Applying the rationale of the above-cited cases to the facts herein, this court concludes that the People have met their burden of proving causation. The victim acted voluntarily in refusing nourishment and medical treatment. However, his inability to ingest food orally was directly caused by the gunshot wound he suffered. The gunshot wound created the difficulty swallowing and the difficulty swallowing prevented him from ingesting food orally. The gunshot wound set in motion a chain of events resulting in hospitalization, difficult swallowing, and forced feeding, the cessation of which resulted in death. The gunshot wound forged a causative link between the initial injury and death and was a sufficiently direct and contributing event which eventually resulted in death. The suicide does not operate as an intervening act that excuses criminal liability because death was not solely attributable to this secondary agency. Death was caused by both the gunshot wound and the malnutrition.
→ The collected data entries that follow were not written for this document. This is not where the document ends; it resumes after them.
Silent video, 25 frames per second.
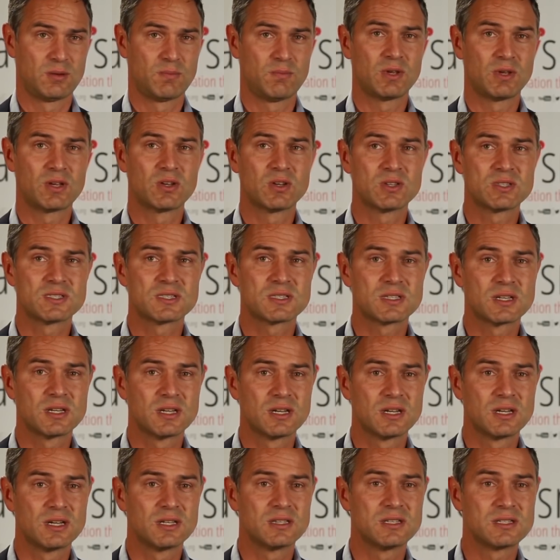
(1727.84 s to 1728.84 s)
because
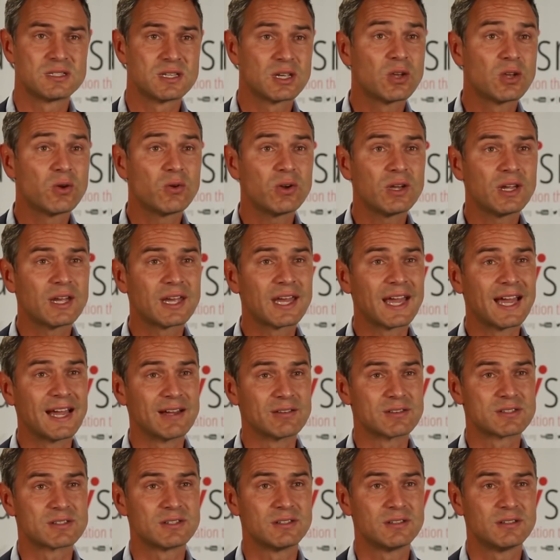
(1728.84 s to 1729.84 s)
the Security
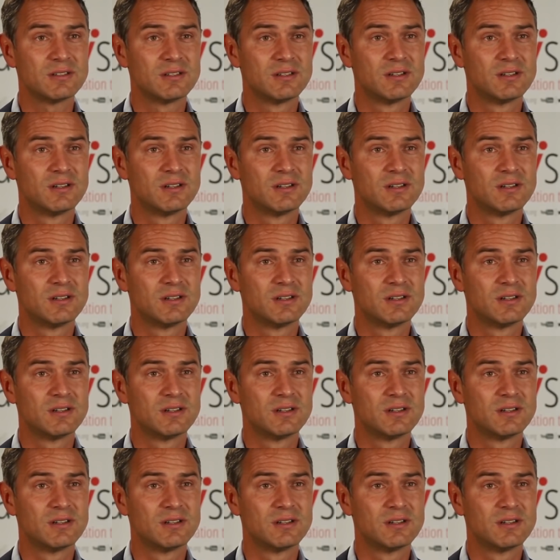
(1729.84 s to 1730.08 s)
Council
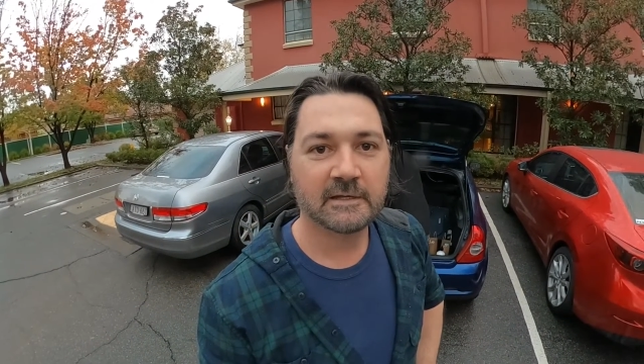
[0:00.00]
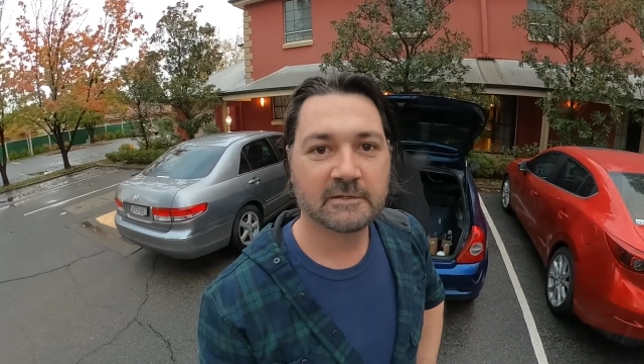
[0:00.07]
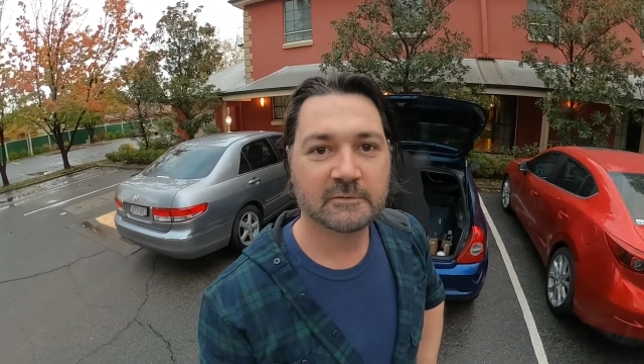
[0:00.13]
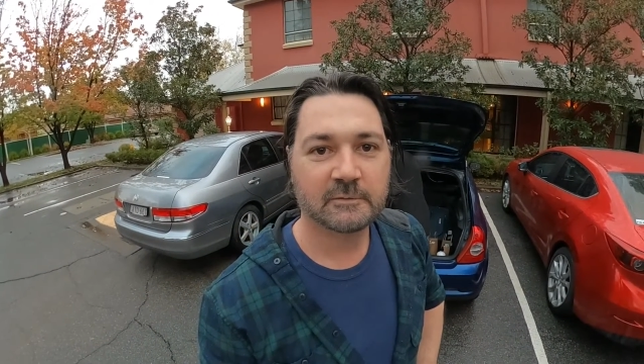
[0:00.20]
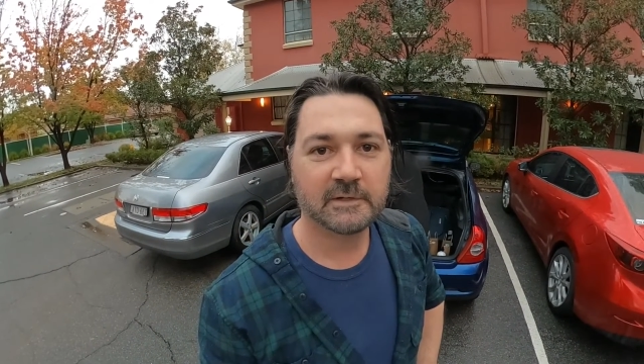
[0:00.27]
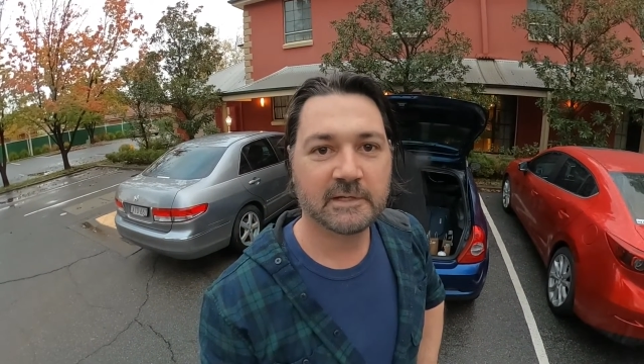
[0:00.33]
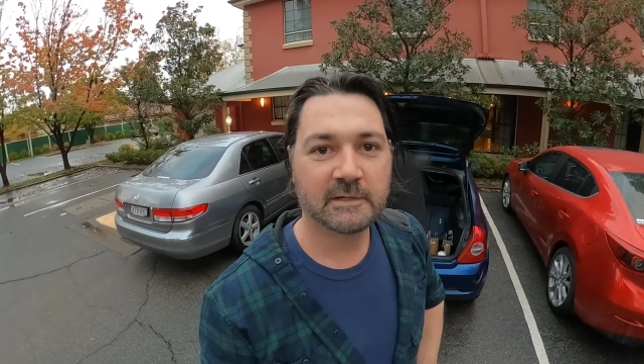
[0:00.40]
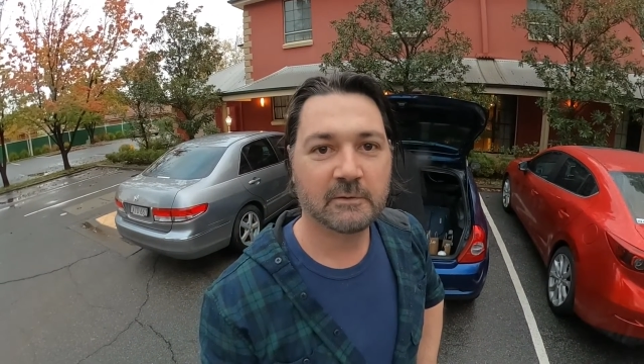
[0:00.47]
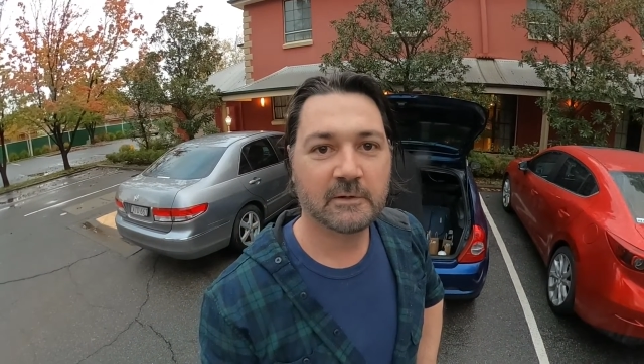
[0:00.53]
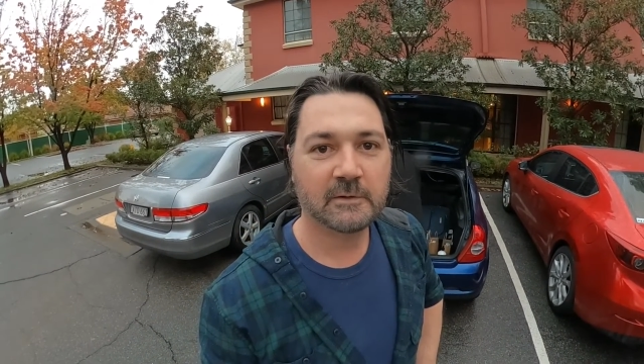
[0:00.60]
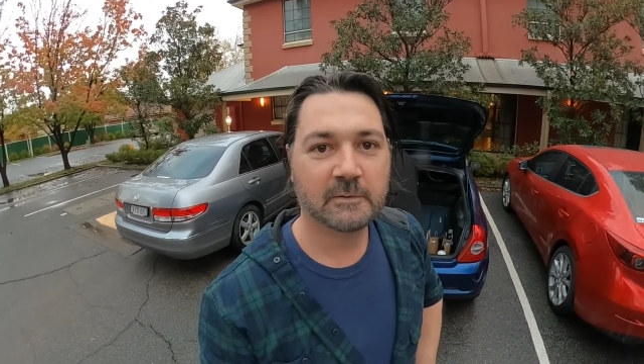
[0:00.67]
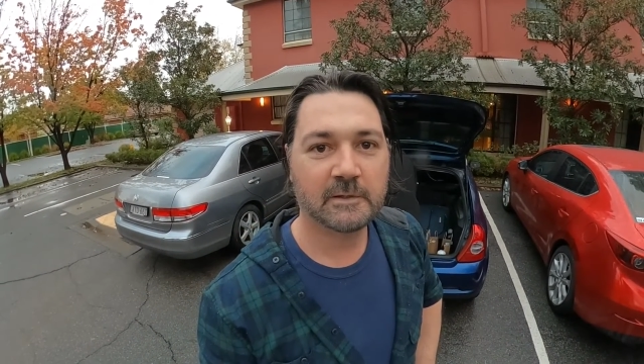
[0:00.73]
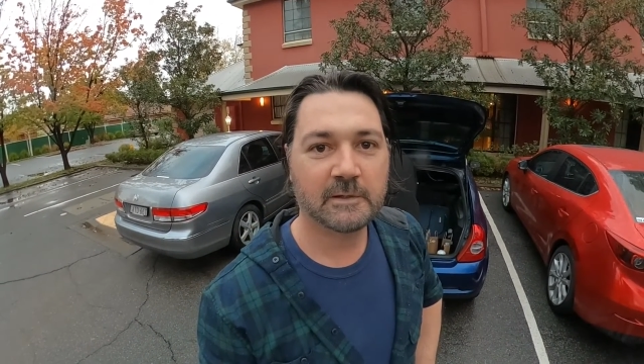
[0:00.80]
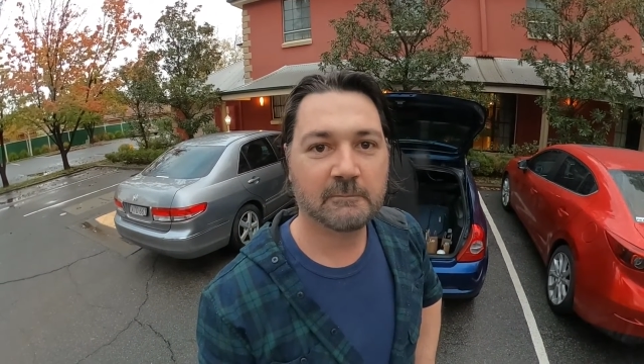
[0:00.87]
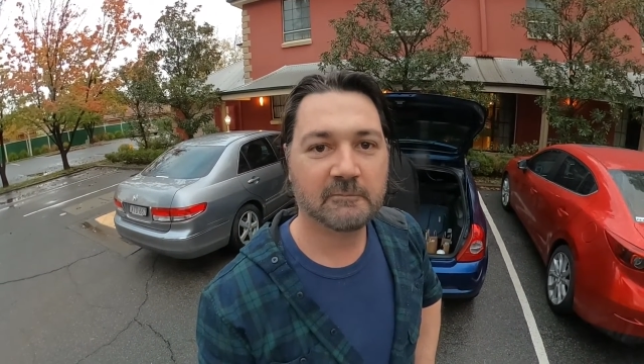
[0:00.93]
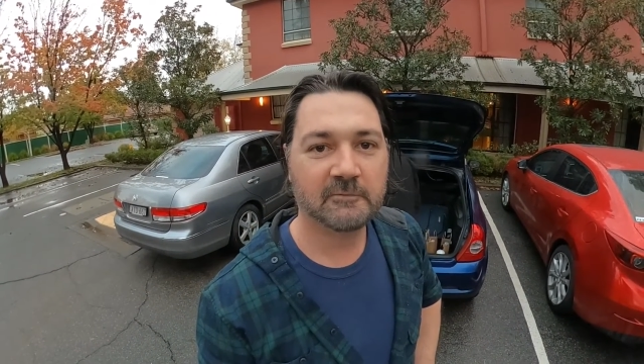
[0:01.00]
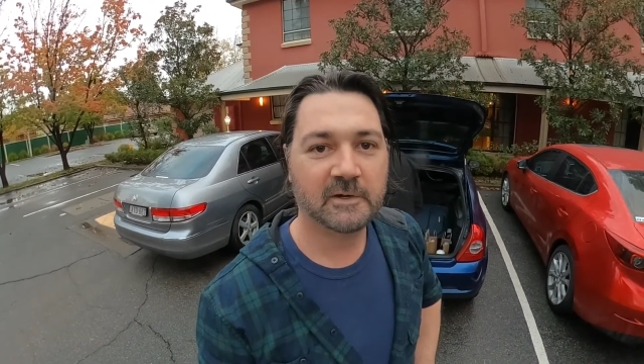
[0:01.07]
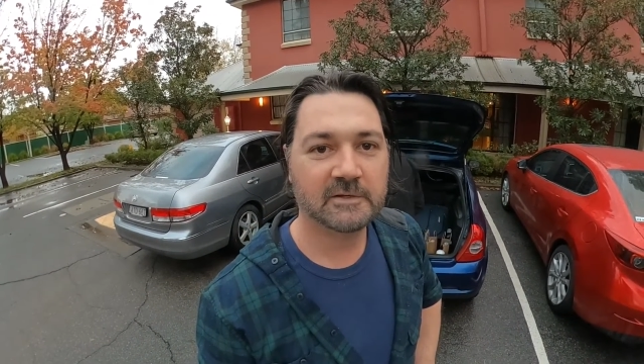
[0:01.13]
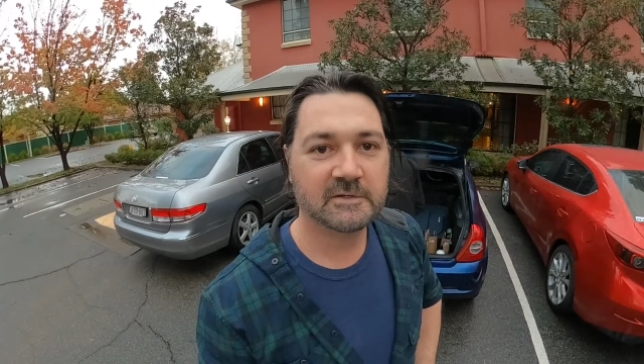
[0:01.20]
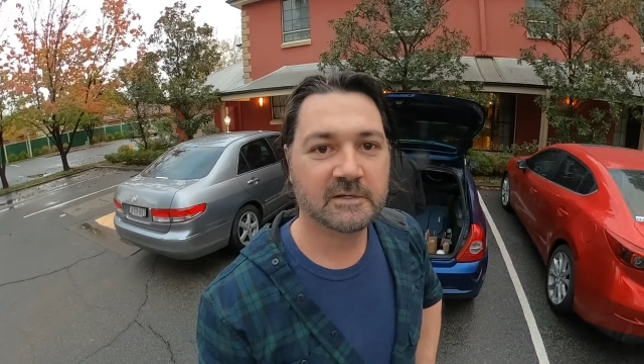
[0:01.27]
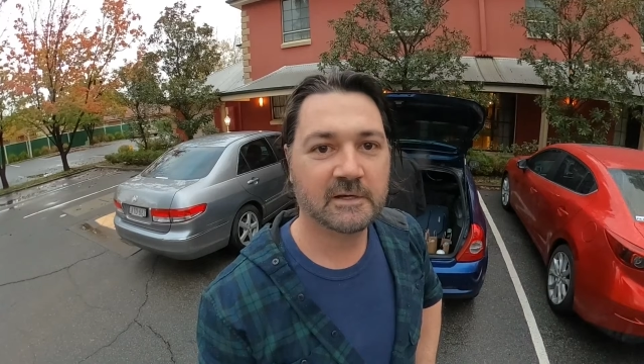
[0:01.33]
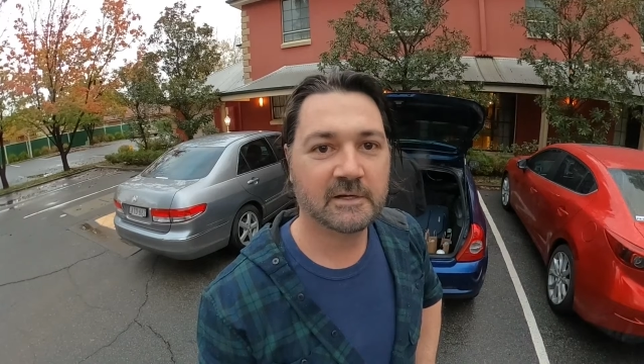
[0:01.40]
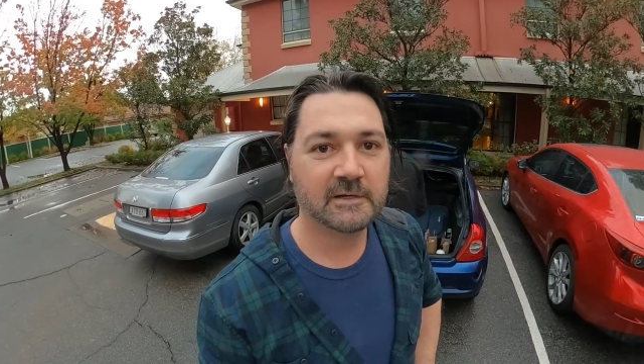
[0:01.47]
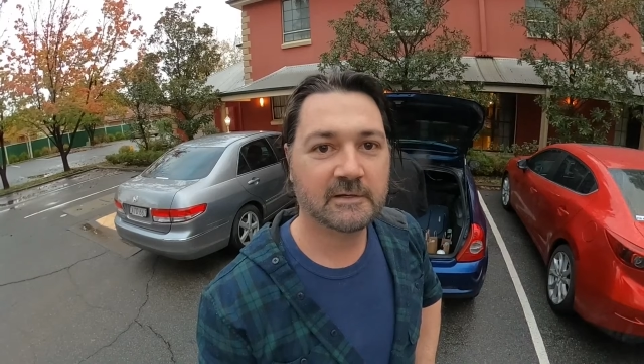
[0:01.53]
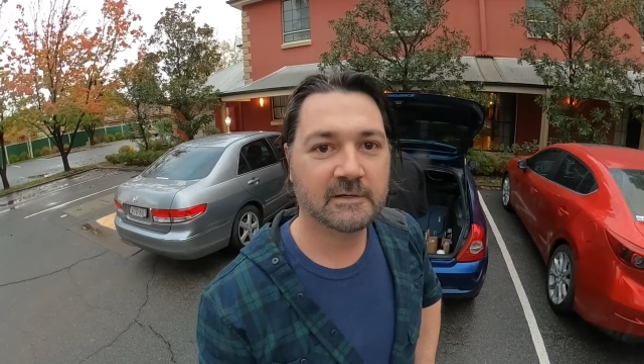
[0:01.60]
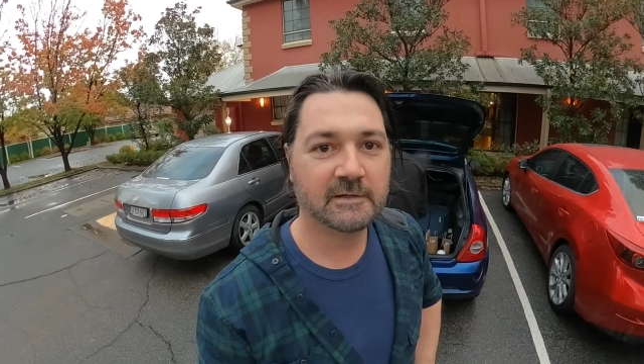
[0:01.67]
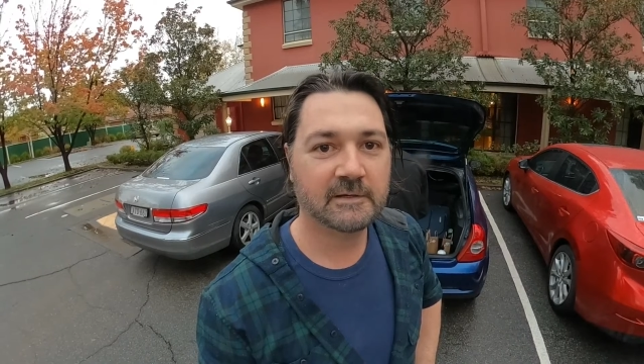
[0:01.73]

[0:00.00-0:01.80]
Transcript: 20-year-old French car,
Perhaps criminal liability would be excused if the victim had recovered sufficiently to be discharged from the hospital and committed suicide at a more remote time to the initial injury. However, that is not the situation here and this court is not called upon to answer that question. Here, the People established causation beyond a reasonable doubt.

[1] The mandible is the inferior jaw bone. (Stedman's Medical Dictionary 741 [1972].)

[2] Occlusion is "the act of closing or the state of being closed." (Stedman's, op. cit., n 1, at 868.)

[3] Hemiparesis is "slight paralysis affecting one side only." (Stedman's, op. cit., n 1, at 562.)

[4] Dr. Ginsberg was no longer employed by the Medical Examiner's office.